While Charli could simply stand on stage to greet her adoring public, Troye had to work a little harder for it. The good thing is that he’s such a consummate pop showman, and his dancers—six or so athletic bodies unfamiliar with sleeves or carbs—are actually the underrated highlight of the show. Their choreography is magnetic, hyper-athletic, even funny: At one point, one guy rolls under a line of jumping men like a moving hurdle; I do not know how he did that so quickly and smoothly. Charli mostly sticks to her normal stage blocking—running to and fro hyping up the crowd, thrusting and pumping—though she once did spit on the plexiglass floor and the in-house camera filmed her licking it up from underneath like one of those shots from Breaking Bad. That felt most like the club, the kind of thing you see that gives you permission to be a little abnormal, prurient, and secretive. It’s admittedly hard to do when you can see Billy Joel’s name hanging in the rafters.
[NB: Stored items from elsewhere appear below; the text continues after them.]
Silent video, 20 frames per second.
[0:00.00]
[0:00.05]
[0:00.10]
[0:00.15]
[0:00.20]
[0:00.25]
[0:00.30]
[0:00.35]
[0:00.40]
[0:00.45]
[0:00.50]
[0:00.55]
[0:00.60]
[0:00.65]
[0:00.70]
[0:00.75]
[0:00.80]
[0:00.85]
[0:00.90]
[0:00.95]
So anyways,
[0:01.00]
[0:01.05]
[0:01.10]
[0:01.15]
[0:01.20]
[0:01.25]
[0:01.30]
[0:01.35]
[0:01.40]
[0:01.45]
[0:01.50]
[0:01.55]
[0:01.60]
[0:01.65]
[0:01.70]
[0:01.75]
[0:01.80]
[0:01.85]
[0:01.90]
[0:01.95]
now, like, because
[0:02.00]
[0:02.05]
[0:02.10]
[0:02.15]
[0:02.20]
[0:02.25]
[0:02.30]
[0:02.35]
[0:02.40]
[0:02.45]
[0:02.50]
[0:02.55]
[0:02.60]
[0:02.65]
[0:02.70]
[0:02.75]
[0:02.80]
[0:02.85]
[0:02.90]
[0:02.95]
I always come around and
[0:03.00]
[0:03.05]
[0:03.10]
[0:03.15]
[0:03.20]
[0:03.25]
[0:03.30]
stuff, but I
Outside of the throbbing club-pop, two songs really stood out, both by Charli. The first was “Track 10,” the climax of 2017’s Pop 2, here repurposed as a reprieve and a swaying sing-along. Before the show, a friend and I were discussing whether or not you could dance to “Track 10,” but the point was that you don’t dance, you just lean back, smile, and sing the chorus: “I blame it on your… looooooove.” The other surprising moment was “Sympathy is a knife,” a secret weapon that I think took the entire arena by surprise when the chorus hit. The aggression of it walloped the arena. The place was vibrating. “Crowd at PEAK” I wrote down—and this was all before Lorde came out. You can’t turn an arena into a club, but, right now, Charli XCX can fill any room. She is a Brat for all seasons.
Notebook Dump
Charli played two versions of “Von dutch,” and neither of them had the cool wubby bassline, so actually ignore everything I just wrote.
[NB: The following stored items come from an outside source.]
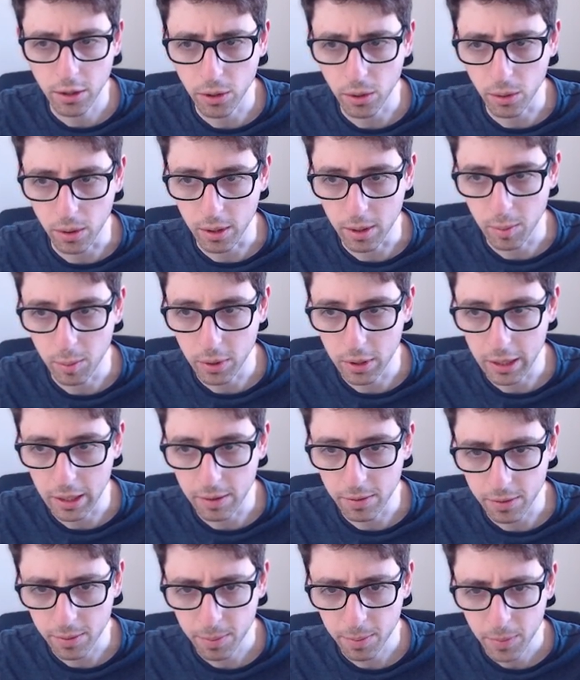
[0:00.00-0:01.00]
totally
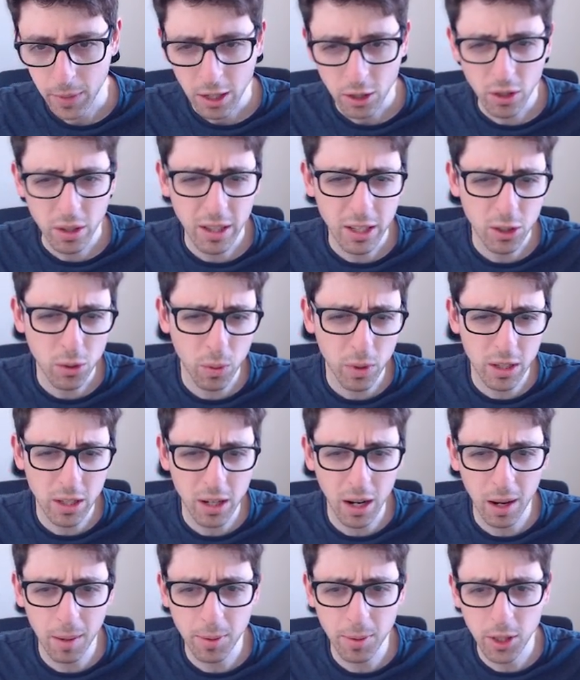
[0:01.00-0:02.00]
believe. So this was
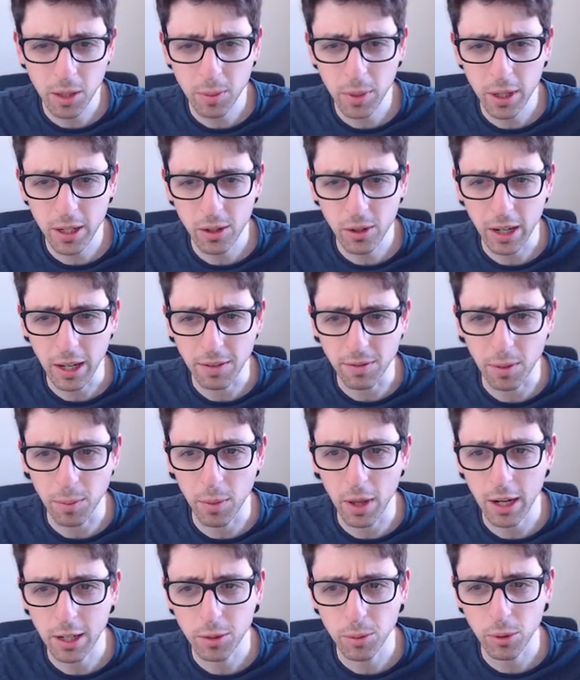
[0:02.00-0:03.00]
an option, but okay,
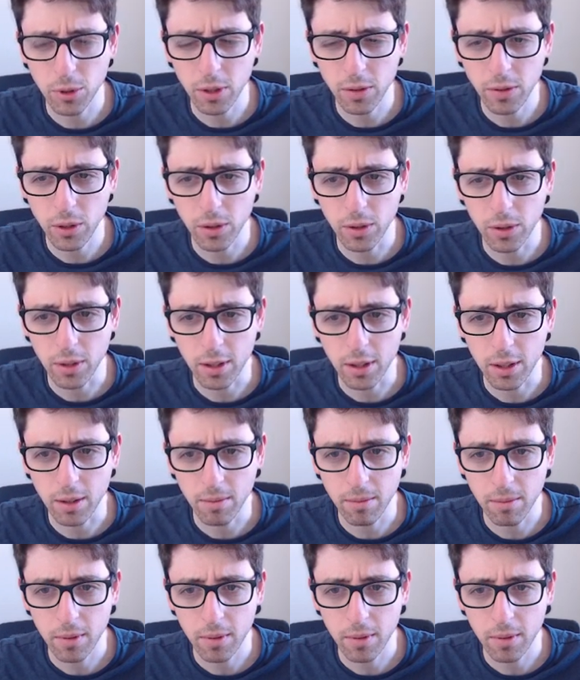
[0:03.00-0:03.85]
from black's point of view,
Lots of people attempted to wear Charli’s wraparound shades indoors, in whatever manner they could; one was like an oversized “Macho Man” Randy Savage situation.
Troye replicated the keg stand and a lot of the choreography from the “Rush” music video on stage, which got another huge pop from the crowd. Most recognizable choreography in a music video since… you tell me.
Cocktail line incredibly long; beer line literally zero people.
“Men’s room line is a thousand miles long; it’s honestly kind of beautiful,” said guy walking briskly past me on the phone.